While we are spending a lot of time discussing and pulling together news on the CIT bankruptcy, we are noticing that nobody is taking the time to explain how CIT as funding works and where the industry will be if CIT disappears.

CIT was able to provide extensive funding to the fashion industry through a process called Factoring.  Factoring is a financial transaction whereby CIT purchases the receivables from a fashion company at a discount, in exchange for money upfront, whereby the receivables are used as collateral for CIT.  A receivable is created when a fashion company creates a sale to another entity on credit.  As an example, Antonio Valente may sell $20 million worth of black Sartorial seamless trousers to a retail store, with payment expected in 60 days.  This generates a $20 million 60-day receivable, which Antonio Valente expects to receive at a future date.  CIT will purchase this receivable for $15 million ($5 million discount) and Antonio Valente will receive the money upfront.  If Antonio Valente goes bankrupt (heaven forbid), the receivable is owned by CIT, which means that CIT has rights to any of the collections from this receivable.
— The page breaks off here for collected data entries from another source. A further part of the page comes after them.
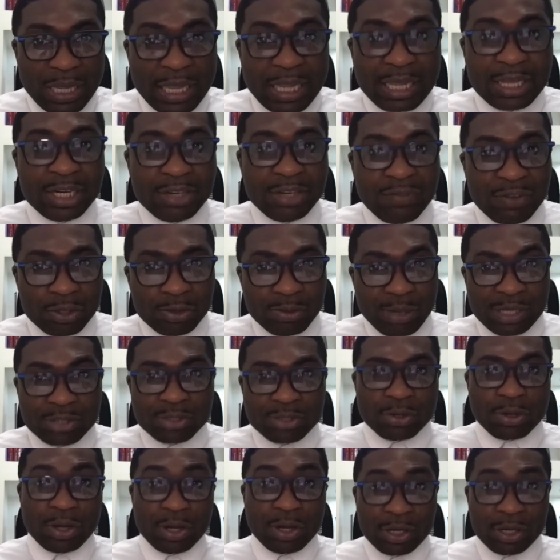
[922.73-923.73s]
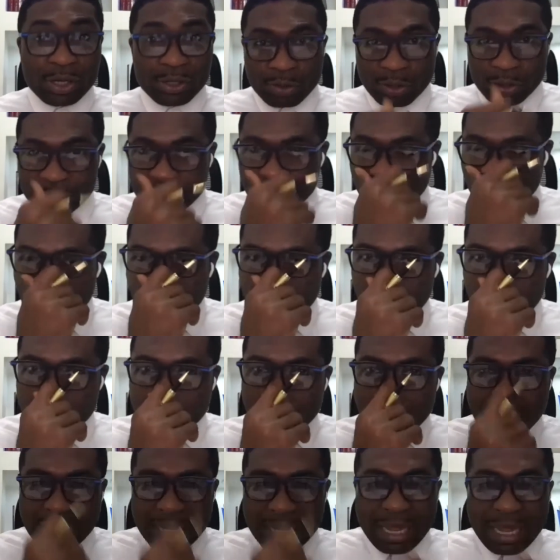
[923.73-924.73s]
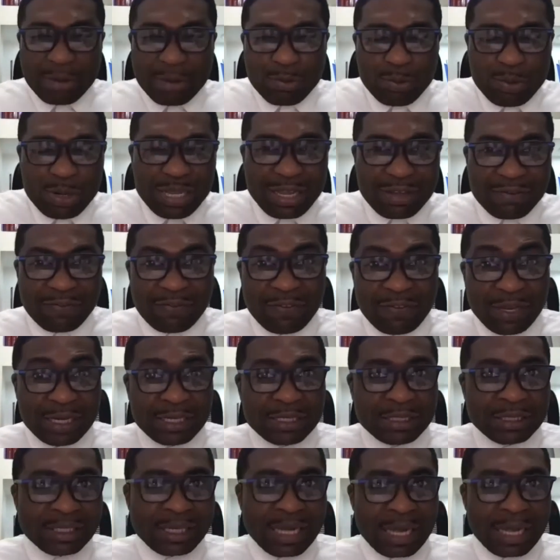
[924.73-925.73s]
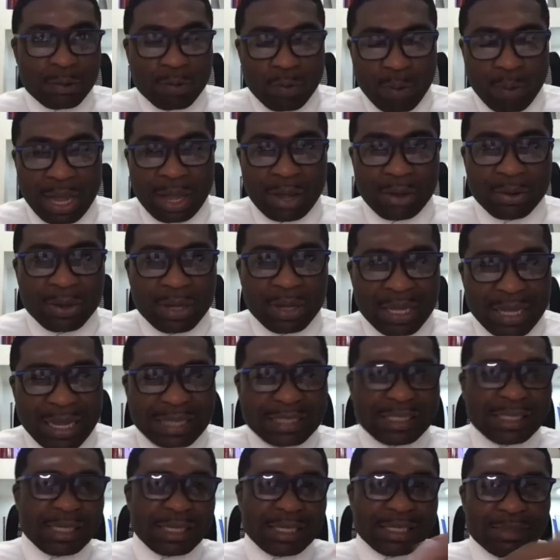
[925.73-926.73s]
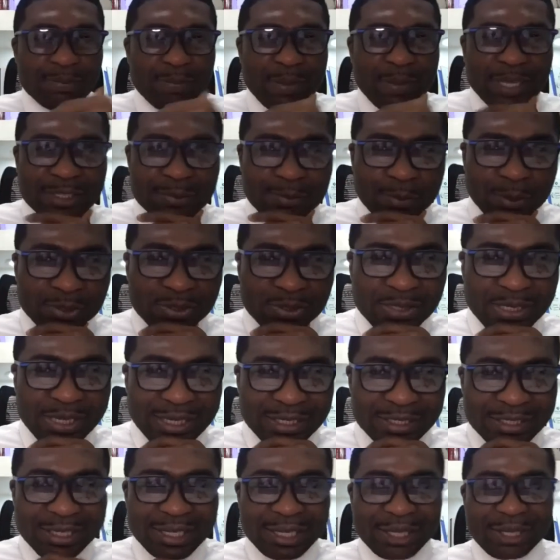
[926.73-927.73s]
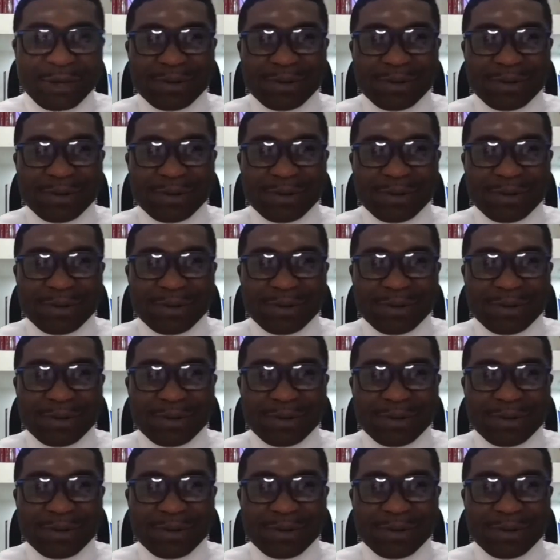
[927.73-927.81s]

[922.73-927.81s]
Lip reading: individuals all across the world, and we are feeling it like, wow, I think it makes more sense.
CIT got comfortable with factoring, as it takes ownership receivables as collateral in exchange for money, similar to a home equity line of credit, whereby you take a loan and provide your home as collateral if you default on the loan.  Generally, the quality of a fashion company’s receivables is determined by the credit worthiness and the number of clients they have.  As an example, if Antonio Valente had all their receivables to a small retail shop, this would not be as appealing to CIT as if Antonio Valente had thousands of clients that were large companies.  The discount on the funding and CIT’s willingness to do the transaction would be determined by such factors.